Specifically, in some embodiments, the containment relationships are obtained through a surgical word relationship model for any nodeQ( n,i )={q n i,,1 ,q n i,,2 … sumQ( n,j )={q n j,,1 ,q n j,,2 … }, generate the original operation wordqQWord sequence of (2) ist(q). Judging the relationship types among the nodes through the operation word relationship model:
r(Q n,i ,Q n,j )=Model r (emb'(t(Q n,i ))⊕emb' (t(Q n,j ))⊕emb' (Q n,i )⊕emb' (Q n,j ))
,
,
wherein:r(Q n,i ,Q n,j ) Is the original operation word setQ n,i With the original operation word setQ n,j Is used in the relation of (a),emb' is a vector representation of the set,BERT(q) And (5) vector expression after the operation word q is coded for the BERT coding model. BERT may be replaced with other text encoding models.
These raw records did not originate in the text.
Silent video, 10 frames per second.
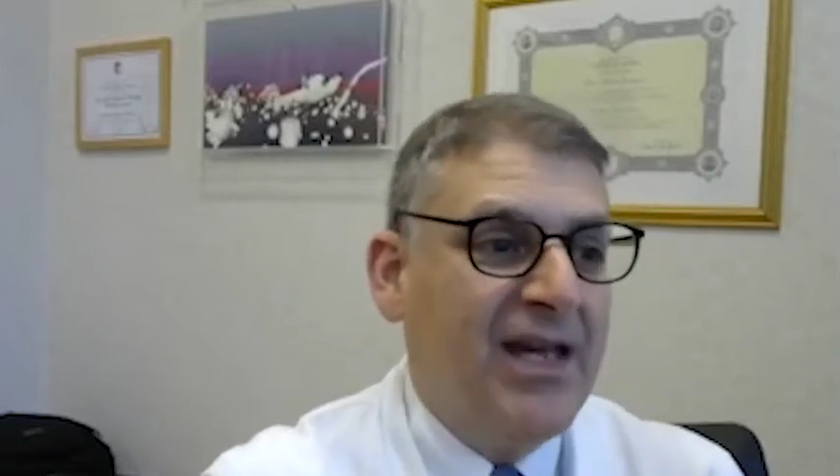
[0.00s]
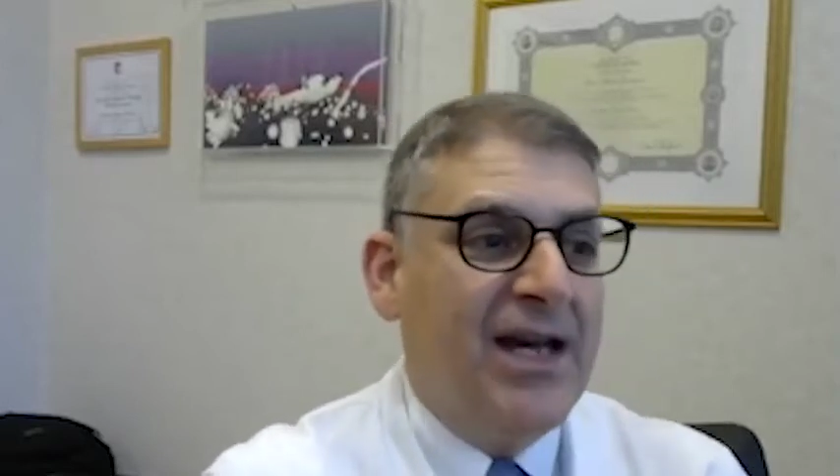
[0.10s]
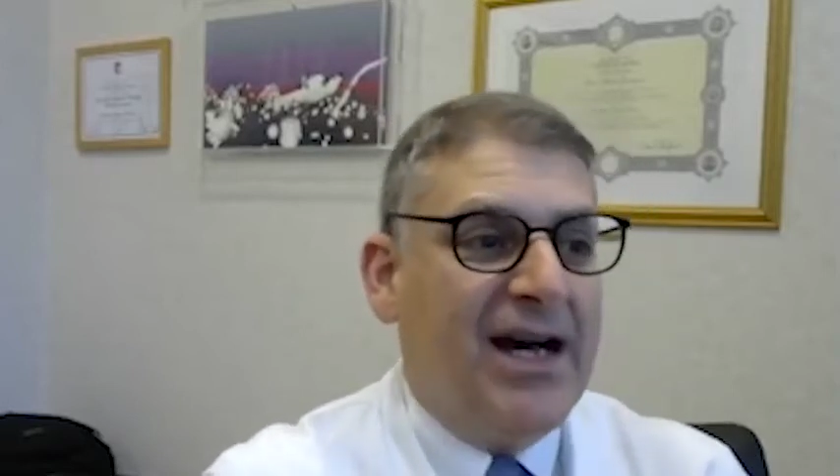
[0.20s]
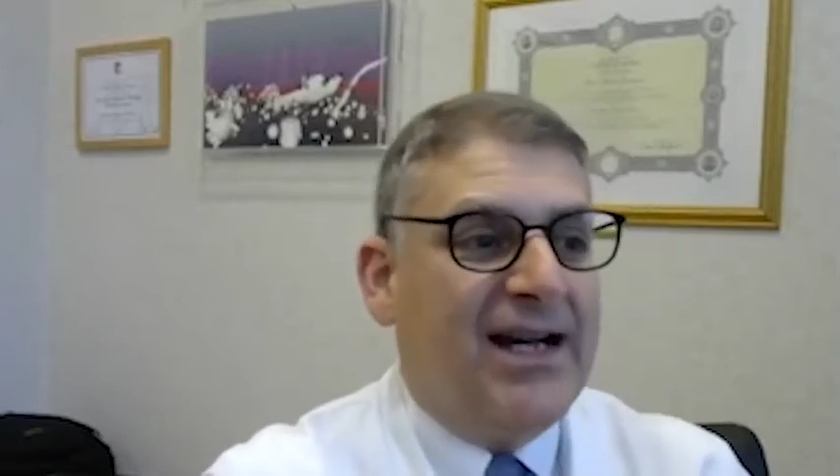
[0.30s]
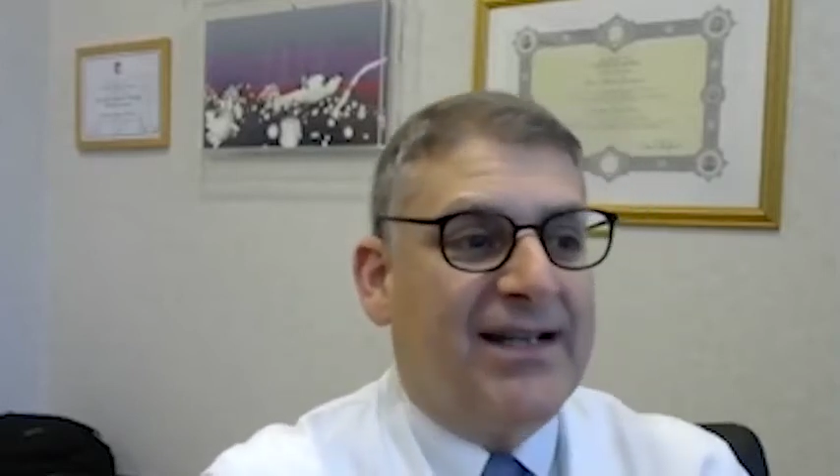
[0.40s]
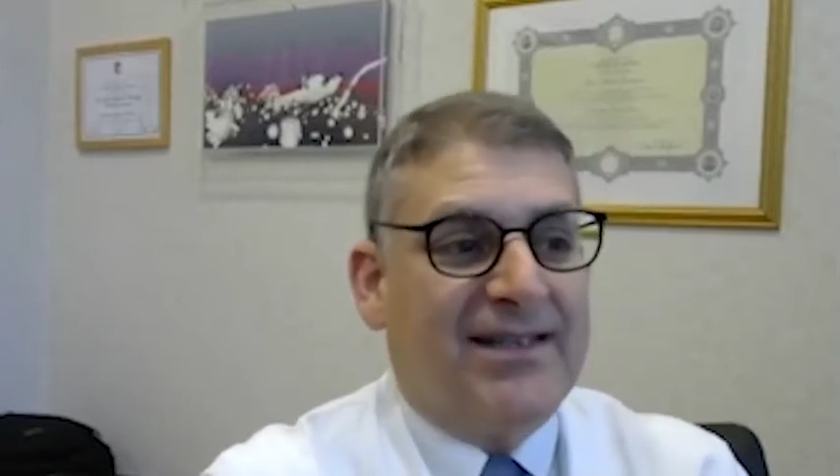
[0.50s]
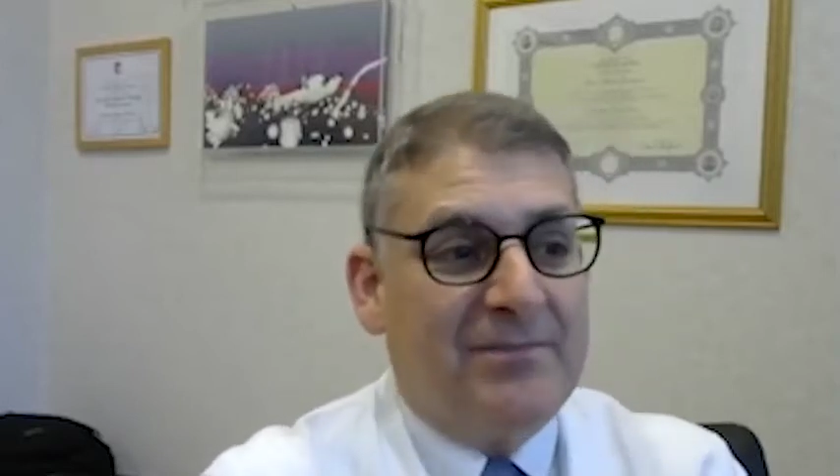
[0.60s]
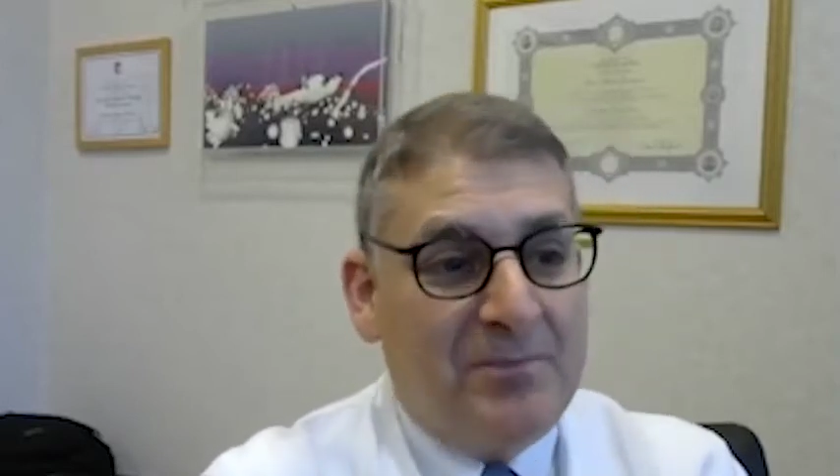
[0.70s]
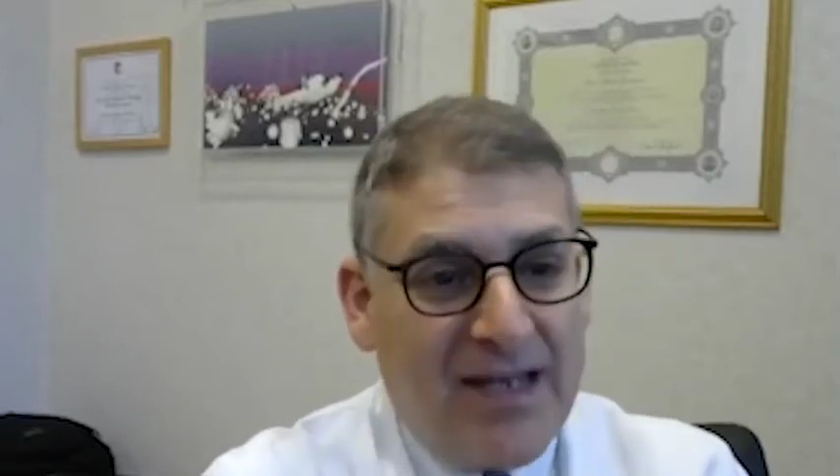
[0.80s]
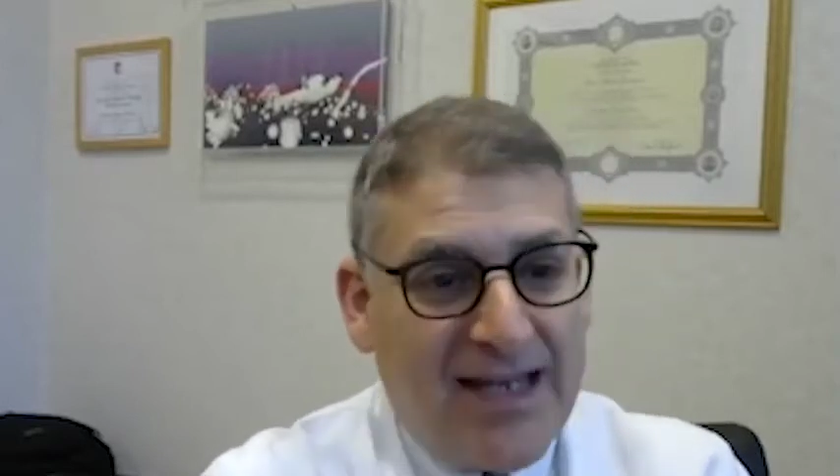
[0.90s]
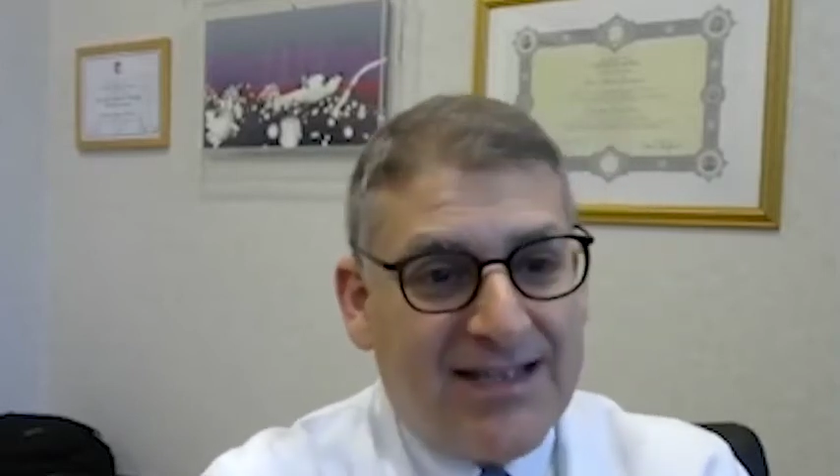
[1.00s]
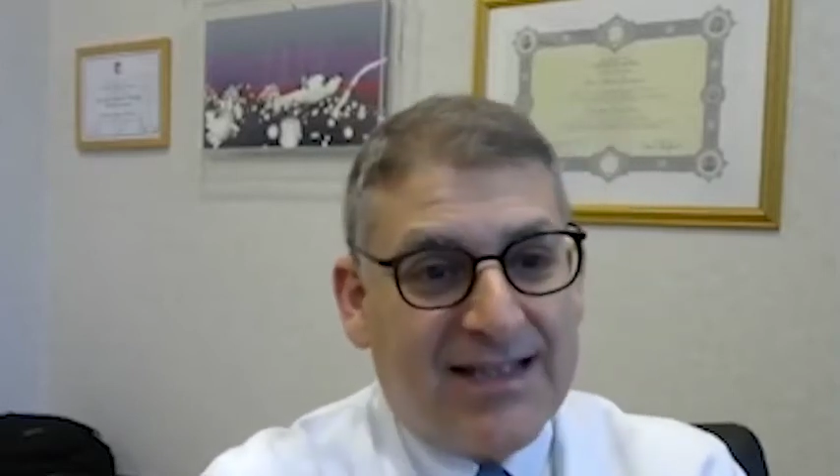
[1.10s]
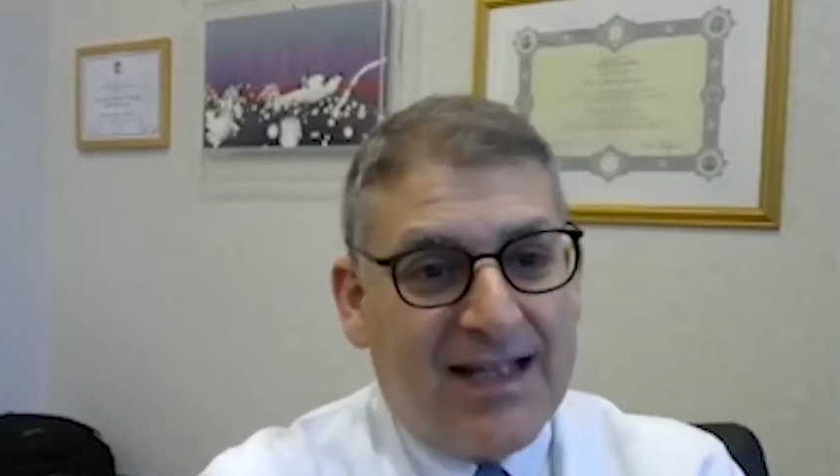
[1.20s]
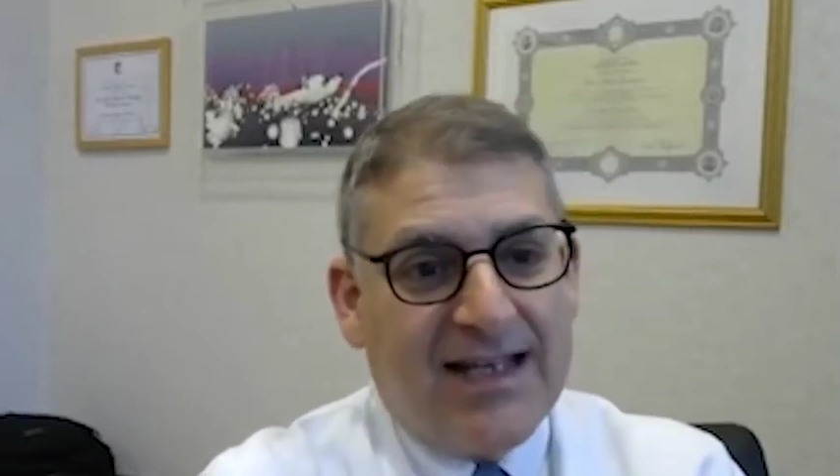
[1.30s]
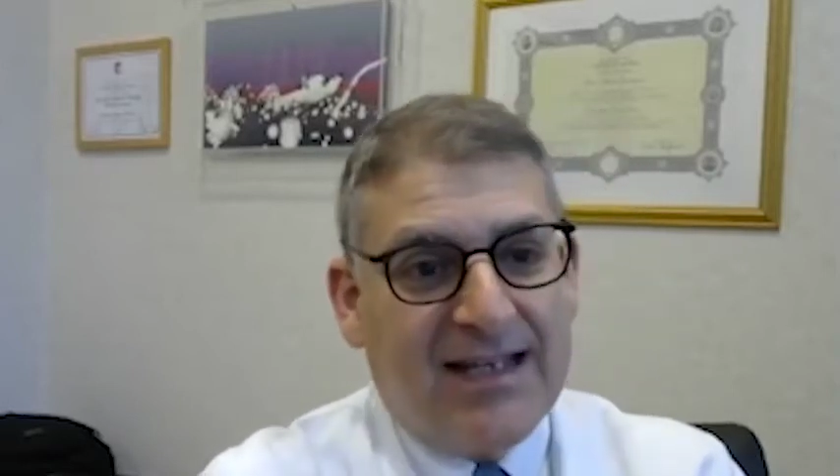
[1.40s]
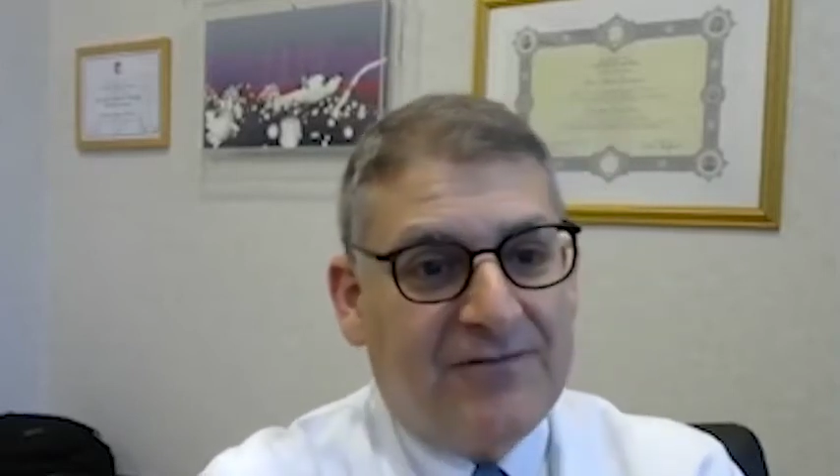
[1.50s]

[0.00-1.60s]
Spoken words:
are the baseline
And constructing a step case of the operation word tree. Based on the case of the operation word generating step, the generated operation word comprises: ovarian cancer radical treatment, ovarian tumor cytoreduction, total uterus + double annex excision, total hysterectomy, laparoscopic pelvic lymph node cleaning, laparoscopic pelvic adhesion separation.
The step of merging operation words generates nodes:
1. ovarian cancer radical cure, ovarian tumor cell debulking, wherein "ovarian cancer radical cure" is modified by "ovarian tumor cell debulking".
2. Total uterus + double annex resection.
3. Hysterectomy.
4. Laparoscopic pelvic lymph node sweeping.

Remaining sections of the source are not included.